Microsoft’s David DeWitt on SQL Server Query Optimization

A look at the Jim Gray Systems Lab, Denali’s columnar index feature, and more

Have you considered how the features found in the CTP of the latest version of SQL Server, such as SQL Server “Denali,” came to be? Someone has to come up with the ideas, design the features, and test them until they reach a high level of quality and can be considered for inclusion in the next version of SQL Server. Some of this research is done at Microsoft’s Jim Gray Systems Lab in Madison, Wisconsin. SQL Server Magazine’s Senior Technical Director Michael Otey and SQL Server Content Manager Megan Keller spoke with David DeWitt, a Technical Fellow in Microsoft’s Data and Storage Platform Division, who leads the lab. We discussed his work at the lab, query optimization, and how he sees SQL Server progressing in upcoming years.

SQL Server Magazine: David, can you tell our readers a bit about your technical background?

David DeWitt: I received my PhD from Michigan in 1976, joined the faculty at the University of Wisconsin-Madison that fall, and was a faculty member for almost 32 years before I retired and joined Microsoft in the spring of 2008. Along the way I built three different parallel data warehouse systems, including the first one that actually ran queries in the early 1980s, a second one called Gamma in the mid-to-late 1980s, and a third one called Paradise in the 1990s that we sold to NCR. I’ve been on the board of a number of startups, most recently Vertica. I joined Microsoft in March 2008 and I am part of the SQL Server organization, reporting into Quentin Clark, who reports into Ted \\[Kummert\\] who reports into Bob \\[Muglia\\]. So, that’s sort of the high-level background.

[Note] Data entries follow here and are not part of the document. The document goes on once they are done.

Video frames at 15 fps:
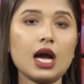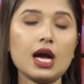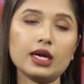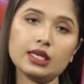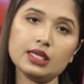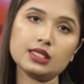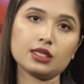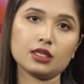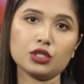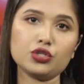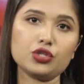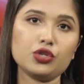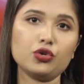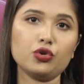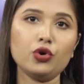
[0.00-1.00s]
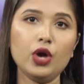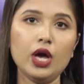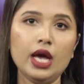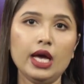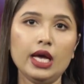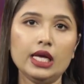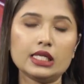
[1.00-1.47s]
আগেই জানা ছিল
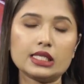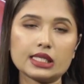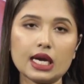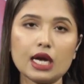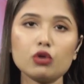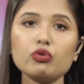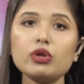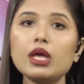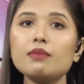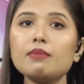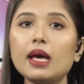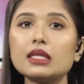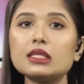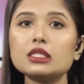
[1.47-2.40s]
যে কারণে এই ম্যাচে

When I joined Microsoft, I was not given a specific charter. I was just told to go set up a lab and do interesting work. So far I have hired seven full-time employees, plus an admin. I have a small lab in Madison, Wisconsin, named after Jim Gray, a former Microsoft Technical Fellow who was lost sailing off the coast of San Francisco in January 2007, that’s affiliated with the university. There are also eight graduate students and three faculty members from the university’s database group involved in the activities of the lab. The lab is a collaboration between the university and Microsoft. So far it has proven really interesting.

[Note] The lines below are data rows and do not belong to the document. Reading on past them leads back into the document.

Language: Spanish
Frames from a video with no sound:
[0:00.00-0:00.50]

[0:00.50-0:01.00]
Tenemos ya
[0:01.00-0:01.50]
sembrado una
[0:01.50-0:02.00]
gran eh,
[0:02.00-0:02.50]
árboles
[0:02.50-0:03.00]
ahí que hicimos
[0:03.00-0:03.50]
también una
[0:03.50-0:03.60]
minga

SQL Server Magazine: What kind of things do you and your team do at the lab?

DeWitt: We’re involved in a number of different projects. We worked on some features for version 1 of the parallel data warehousing product, SQL Server 2008 R2 PDW \\[Parallel Data Warehouse\\], including analytics and semi-joins, and we are currently doing technology explorations for future versions of PDW. Even though I’m part of the development organization, my mission in the lab is to really work on features that may or may not be part of future releases of SQL Server. We’ve done some work on buffer pool extensions to SQL Server using solid state devices and are exploring how novel memory technologies, such as phase-change memory, might affect the design of SQL Server down the road. We are also exploring a variety of parallel database technologies.

Our mission is similar to a typical research lab, but with a slightly shorter-term focus. The graduate students involved pretty much do whatever they want to do under the supervision of their advisors. They are not Microsoft employees. They’re exploring a variety of ideas including doing query optimization with power constraints, text retrieval algorithms for parallel database systems, and advanced designs for highly scalable transaction processing systems. So the graduate students are being typical graduate students. The staff is focused on issues more directly aligned with the mission of SQL Server and technologies that can be used to improve SQL Server.

SQL Server Magazine
It’s pretty interesting that you use graduate students in the lab.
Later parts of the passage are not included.